Strength/Toughness: Willing to step up and meet lead blockers in the hole when teams run at him but can run around blocks when chasing. Attacks blockers with proper shoulder and can uncoil in the phone booth. However, above average upper body strength that showed on pro day doesn't always translate on film. Inconsistent punch and takes too long to get off blocks once reached. Can get engulfed by interior offensive linemen.

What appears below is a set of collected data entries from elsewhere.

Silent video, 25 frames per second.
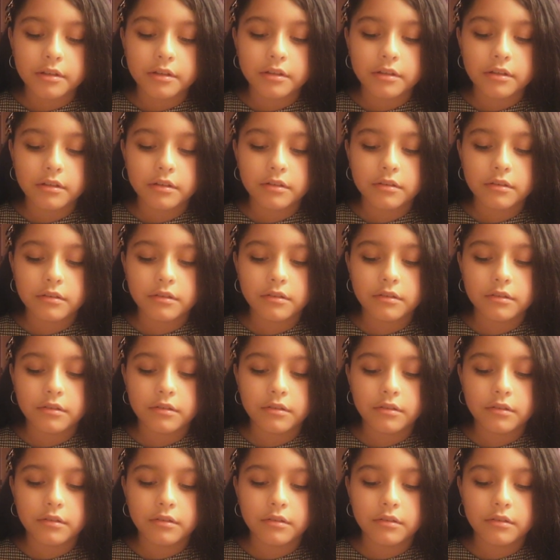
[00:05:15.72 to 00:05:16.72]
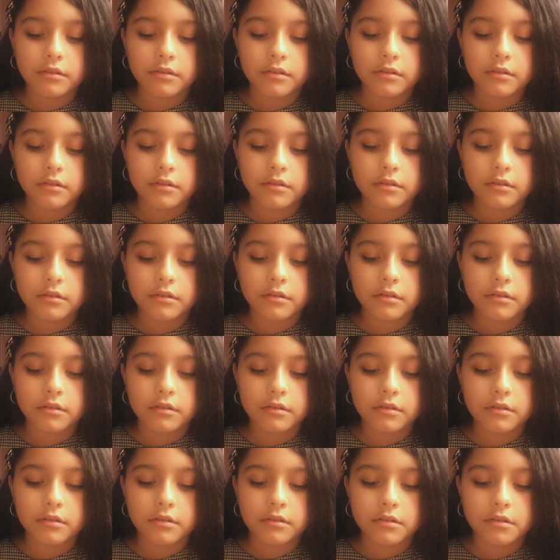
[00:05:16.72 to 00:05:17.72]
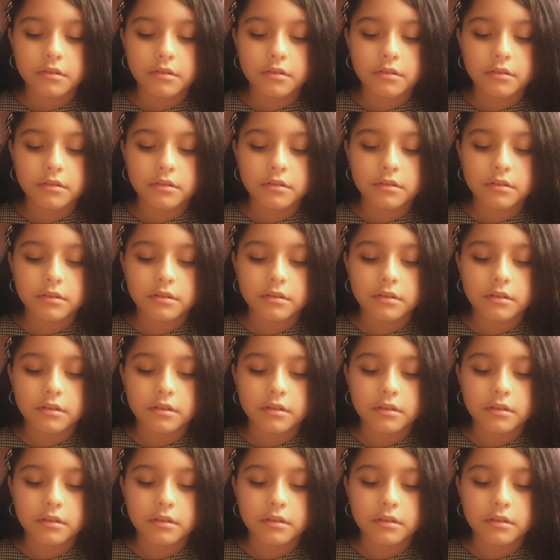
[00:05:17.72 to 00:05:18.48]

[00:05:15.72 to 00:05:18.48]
(no one is talking)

Range vs. Run: Good initial burst and can make plays in the backfield. Sideline-to-sideline run defender with above average straight-line speed and a non-stop motor. However, struggles to redirect when doesn't take sound pursuit angle and not fluid enough to quickly sift though traffic when chasing the run
Tackling: Looks to rip the ball out in gang tackle situations. Flashes the ability to deliver the big hit but an inconsistent tackler. Doesn't always wrap up and can wrap too high when he does. Doesn't show great athletic ability or body control in space. Can get caught trying to make an arm tackle or whiff.

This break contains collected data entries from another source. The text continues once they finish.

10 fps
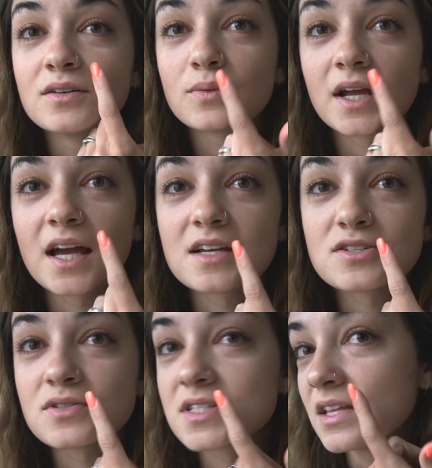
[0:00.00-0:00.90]
ring as
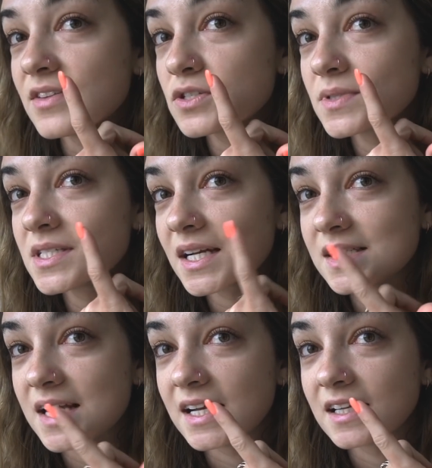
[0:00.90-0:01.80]
you can see and this one's
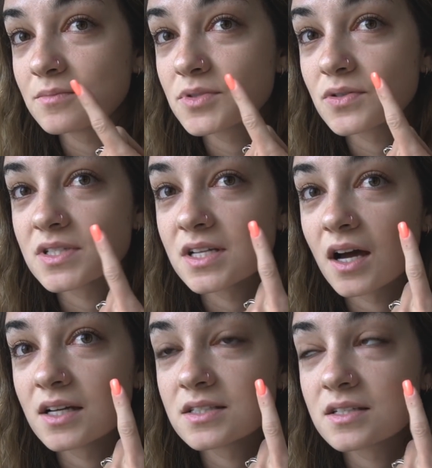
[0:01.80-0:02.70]
titanium so it's
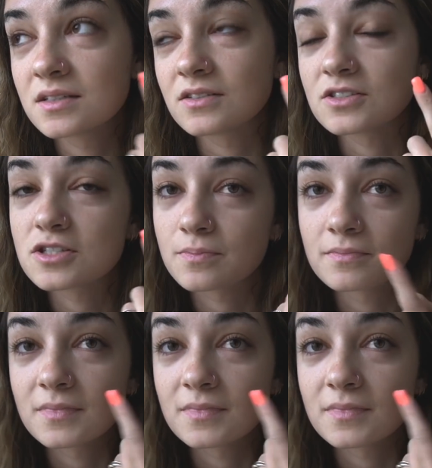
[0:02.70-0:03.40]
not or it's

3rd Down Capabilities: Typically gets good depth in drops and has enough range to hold up in a scheme that features the Tampa-2. While didn't record a pick last year, has big hands and showed aboveaverage ball skills in 2008. Has experience rushing off the edge. Closes quickly and can get to the quarterback with second effort but not a great hand fighter when rushing the passer. Not fluid enough to set up offensive linemen in one direction and then redirect quickly. Adequate hip fluidity and can run with tight ends but struggles to make crisp cut and will likely allow too much separation in man coverage.
Intangibles: Elected captain by teammates in 2010. Showed determination and toughness in bouncing back from horrific car crash. Took on a valuable leadership role while sidelined in 2009. Named team's most valuable linebacker in 2008 and 2010. Co-recipient of ACC's Brian Piccolo Award, which is given to the most courageous player in the league. Named Ken McNeill Iron Wolf award winner for greatest comeback from injury in 2010. Coaches rave about commitment to the game. Graduated with a degree program management in December of 2010.

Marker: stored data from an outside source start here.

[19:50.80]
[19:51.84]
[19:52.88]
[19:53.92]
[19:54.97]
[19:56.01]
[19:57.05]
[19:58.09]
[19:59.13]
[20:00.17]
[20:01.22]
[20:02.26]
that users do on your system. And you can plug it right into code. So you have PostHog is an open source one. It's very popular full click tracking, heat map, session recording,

After watching his highlights, I came away impressed by Irving's ability to diagnose plays, find the ball and wrap up ballcarriers. No, he's not a deluxe physical specimen--but neither is Bart Scott, who has fashioned a very solid pro career as a tough, between-the-tackles run stopper. If Irving can approximate Scott's toughness, dedication and game-day ferocity, I'd take him in a heartbeat--Dalas current group of defenders needs a couple of tough, fiery guys at its center.
At the same time, it looks like Irving could be exploited in the passing game so, until he works on his coverage skills, he'd be relegated to two-down territory. As such, I have a hard time envisioning him going before the fourth round. Consequently, I'm going to slot him in round five, where the Cowboys currently have the 143rd selection.